» EXERCISE INPUTS
####
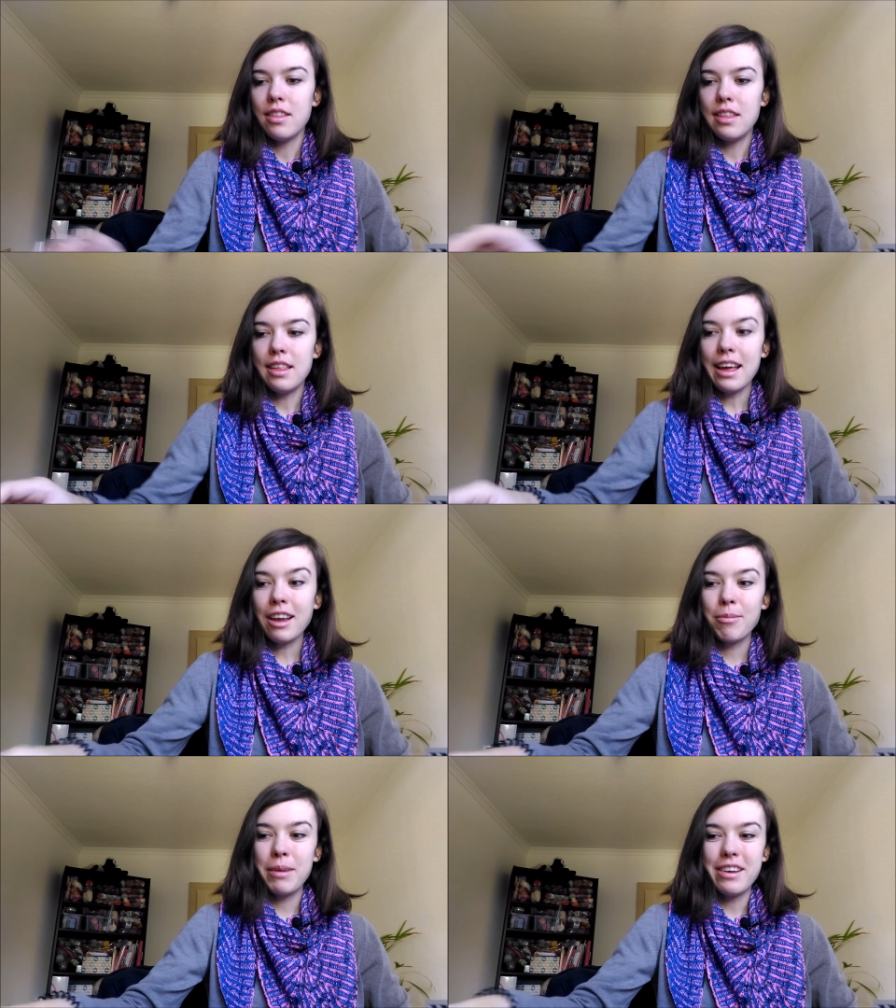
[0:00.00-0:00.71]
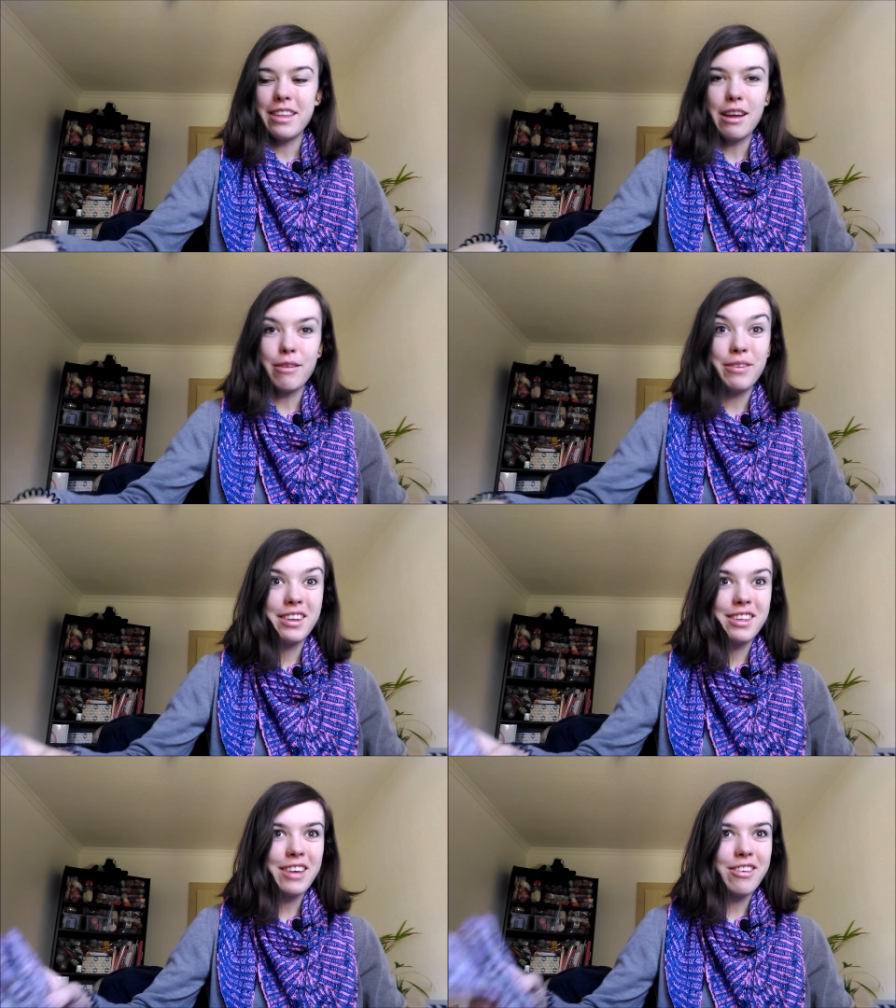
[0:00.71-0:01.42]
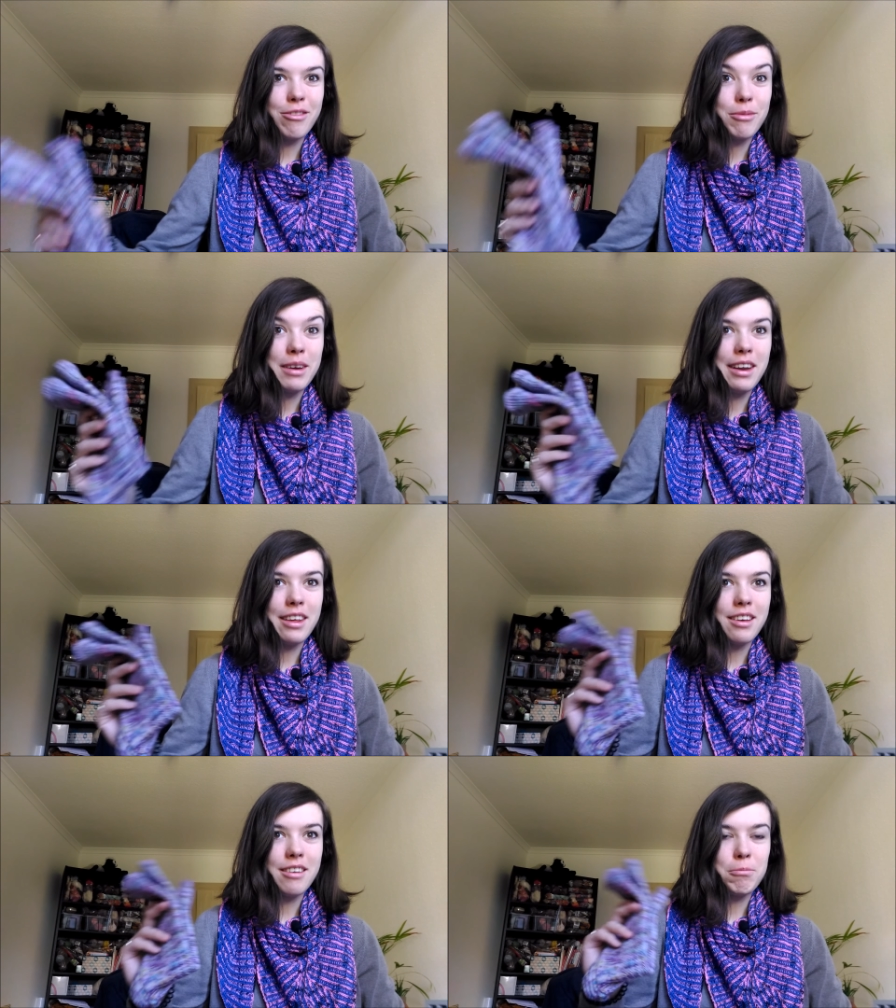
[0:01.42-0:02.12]
the second pair that I finished I wasn't
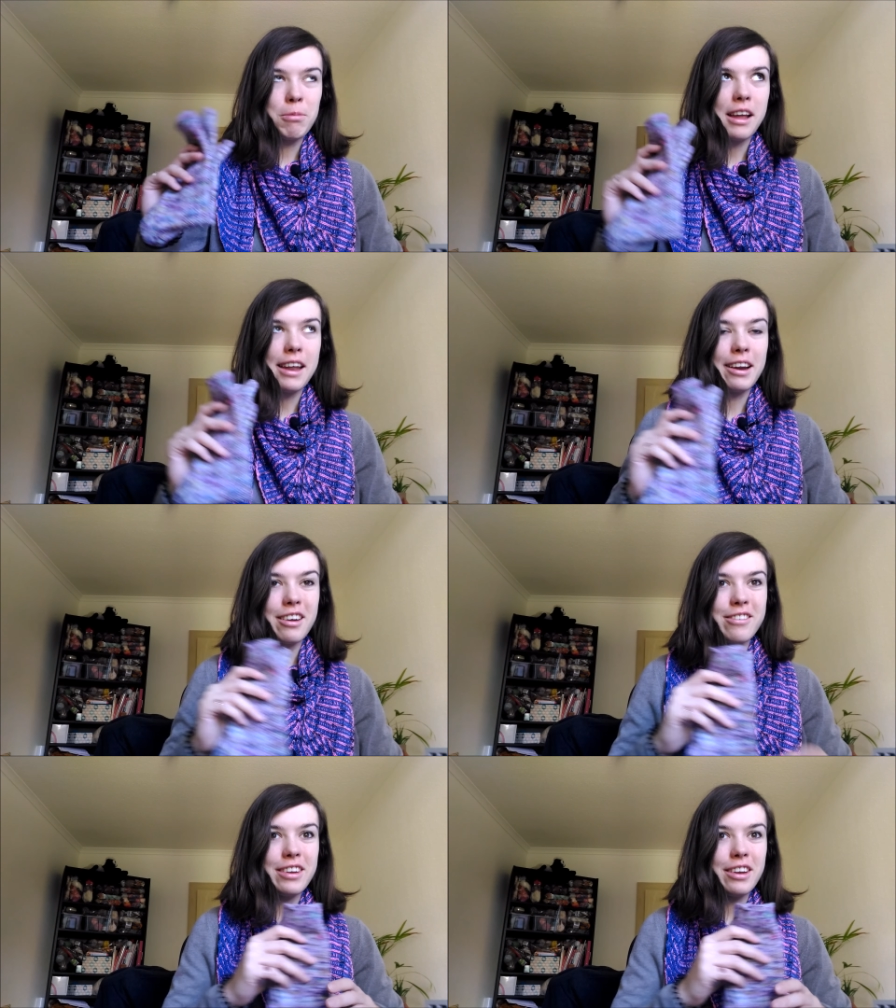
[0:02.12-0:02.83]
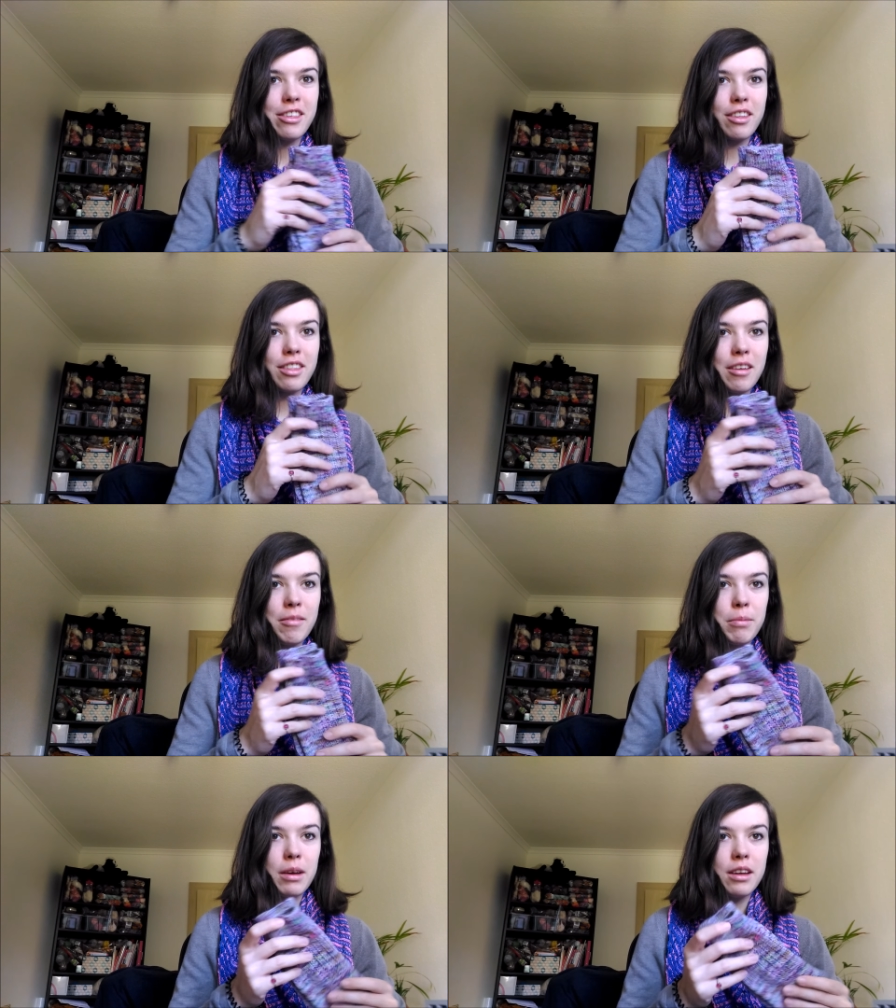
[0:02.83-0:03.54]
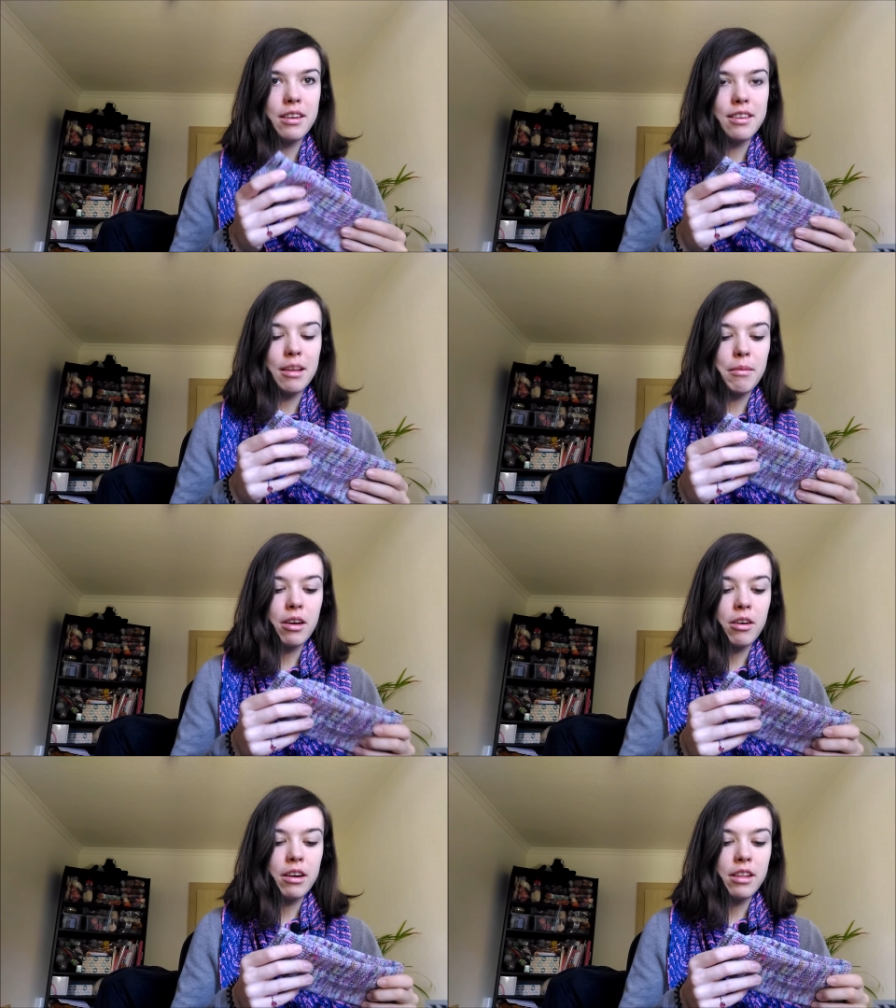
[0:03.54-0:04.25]
really planning on finishing them but
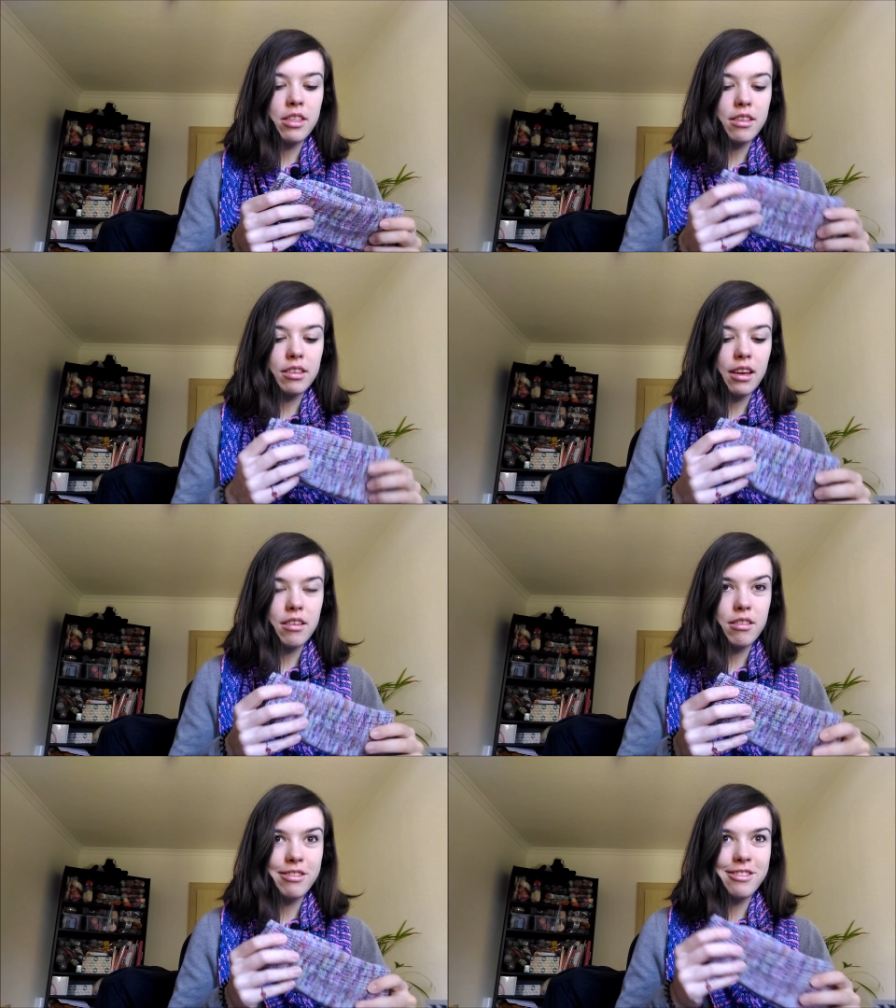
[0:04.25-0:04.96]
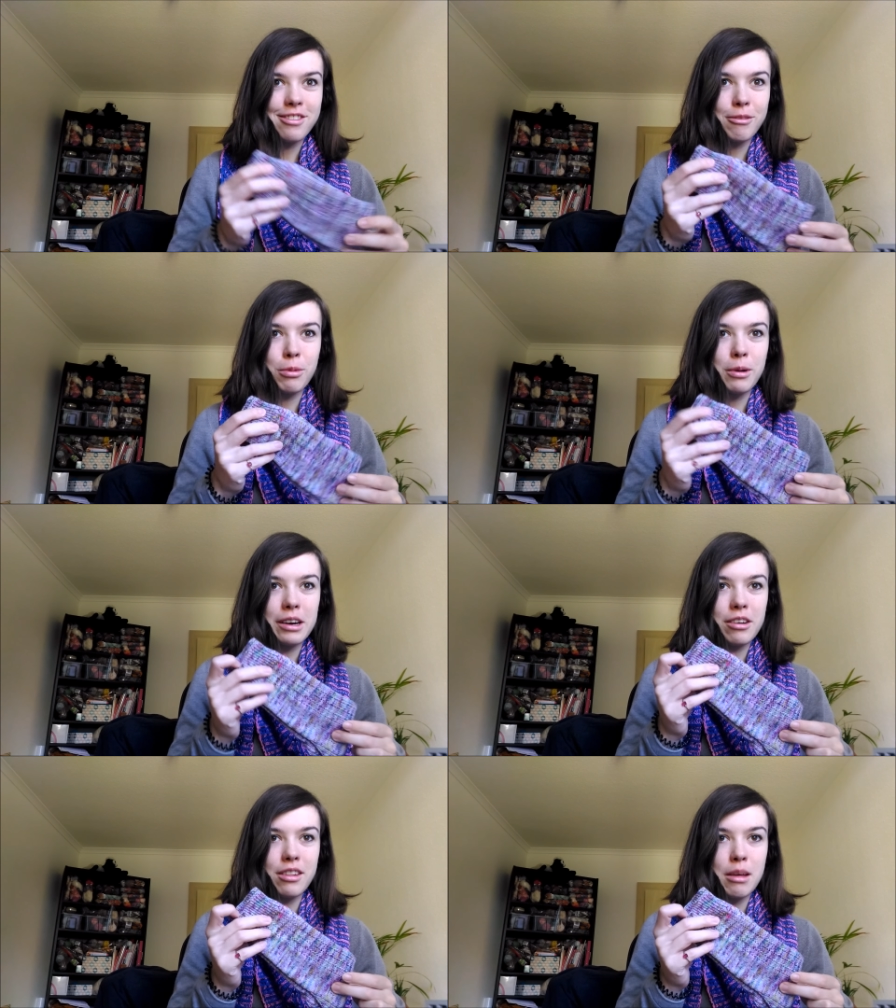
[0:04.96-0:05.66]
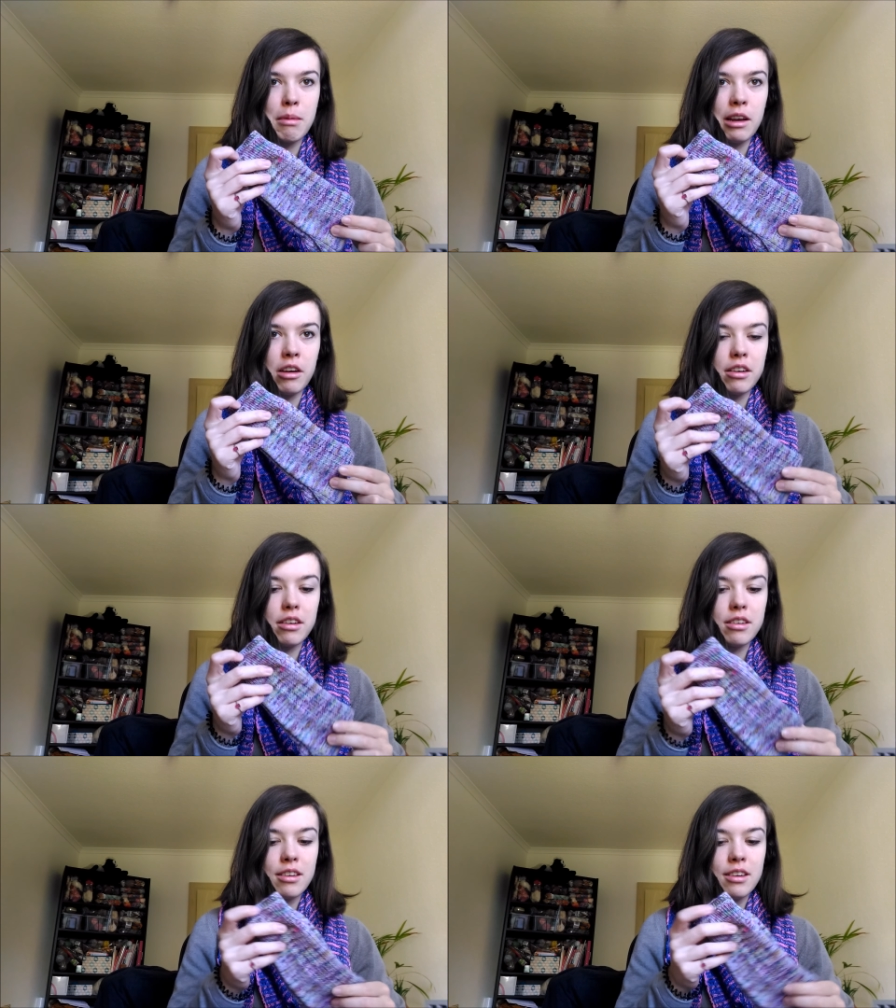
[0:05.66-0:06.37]
somehow I just kind of worked on them a
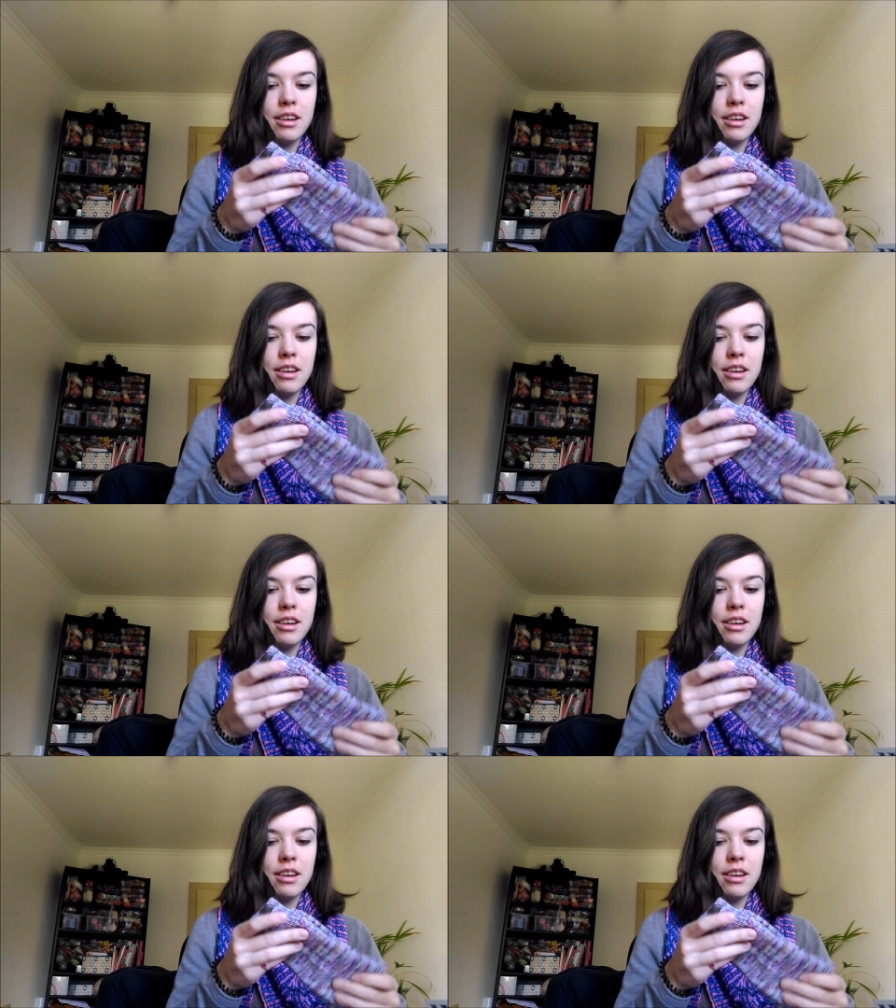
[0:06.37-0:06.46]
lot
####
» ASSIGNMENT
Skip all pictures. Write out only the lines from the one containing "[0:02.12-0:02.83]" to the end of the listing above, inclusive, exactly as given.

» RESPONSE BOX
[0:02.12-0:02.83]
[0:02.83-0:03.54]
[0:03.54-0:04.25]
really planning on finishing them but
[0:04.25-0:04.96]
[0:04.96-0:05.66]
[0:05.66-0:06.37]
somehow I just kind of worked on them a
[0:06.37-0:06.46]
lot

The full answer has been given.